» Problem: Give back the full listing verbatim, apart from its images.
═════ Input data ═════
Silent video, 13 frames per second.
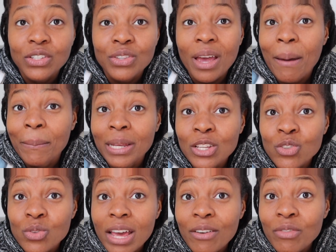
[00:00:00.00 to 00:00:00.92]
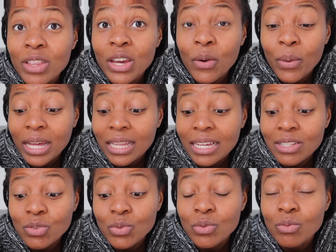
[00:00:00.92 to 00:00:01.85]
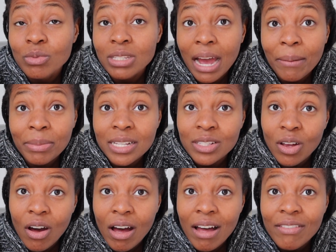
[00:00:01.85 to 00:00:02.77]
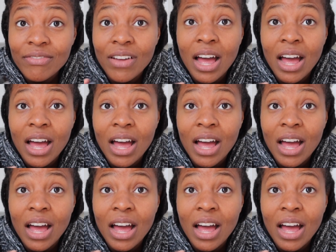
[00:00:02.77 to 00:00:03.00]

So I'm gonna do that really quickly to top this off.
═════
» Task result:
Silent video, 13 frames per second.
[00:00:00.00 to 00:00:00.92]
[00:00:00.92 to 00:00:01.85]
[00:00:01.85 to 00:00:02.77]
[00:00:02.77 to 00:00:03.00]

So I'm gonna do that really quickly to top this off.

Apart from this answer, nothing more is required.